■ **WHAT YOU SHOULD DO**: Reproduce the whole of the records exactly, and make sure no picture is carried into the result.

━━━ DATA TO EXAMINE

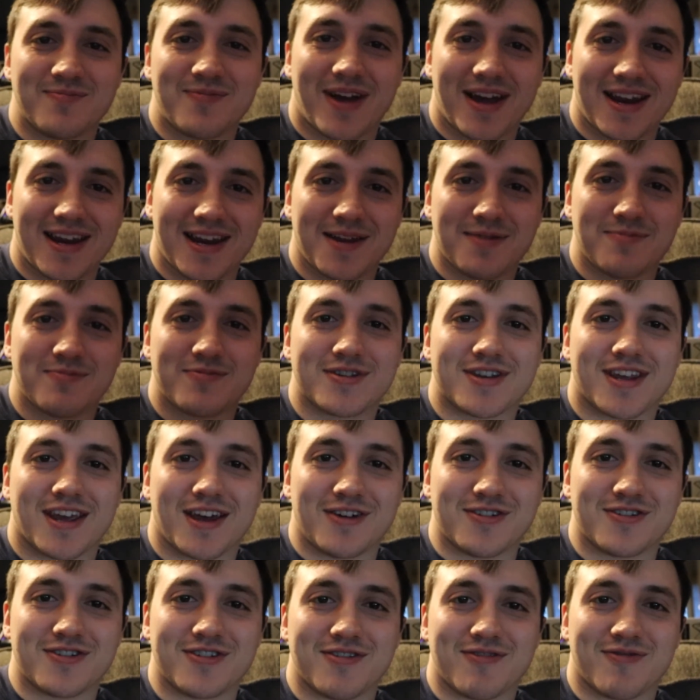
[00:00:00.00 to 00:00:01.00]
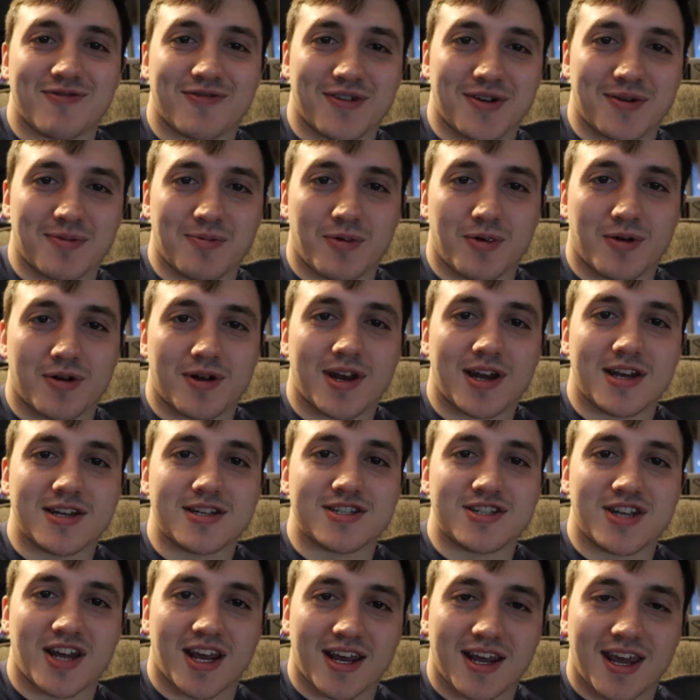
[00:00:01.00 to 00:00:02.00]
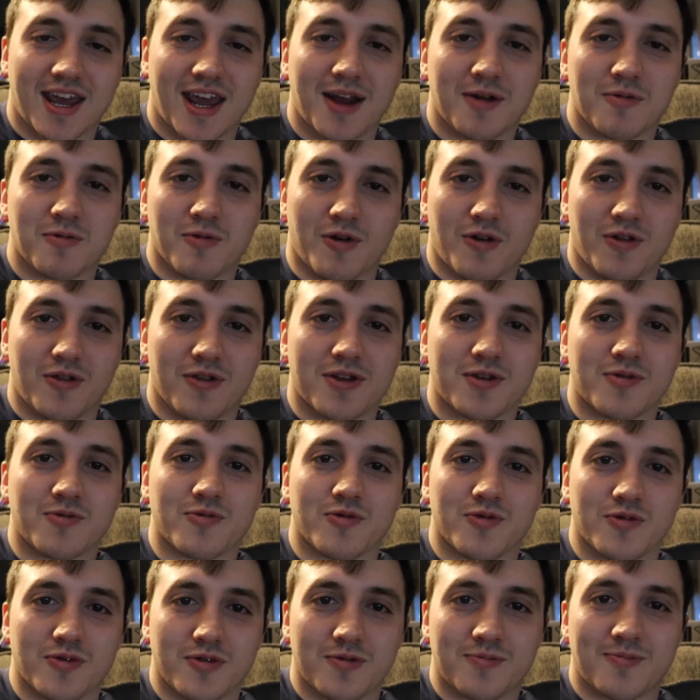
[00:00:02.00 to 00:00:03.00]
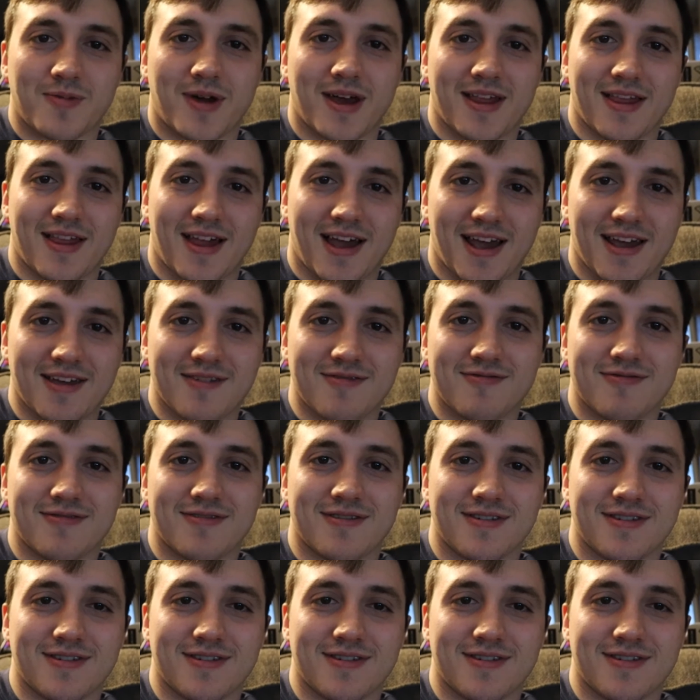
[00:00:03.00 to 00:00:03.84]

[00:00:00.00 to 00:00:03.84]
my name's Kelsey Freeborn and J.K. Rowling ruined my life.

━━━━━━

■ **WRITTEN RESPONSE**:
[00:00:00.00 to 00:00:01.00]
[00:00:01.00 to 00:00:02.00]
[00:00:02.00 to 00:00:03.00]
[00:00:03.00 to 00:00:03.84]

[00:00:00.00 to 00:00:03.84]
my name's Kelsey Freeborn and J.K. Rowling ruined my life.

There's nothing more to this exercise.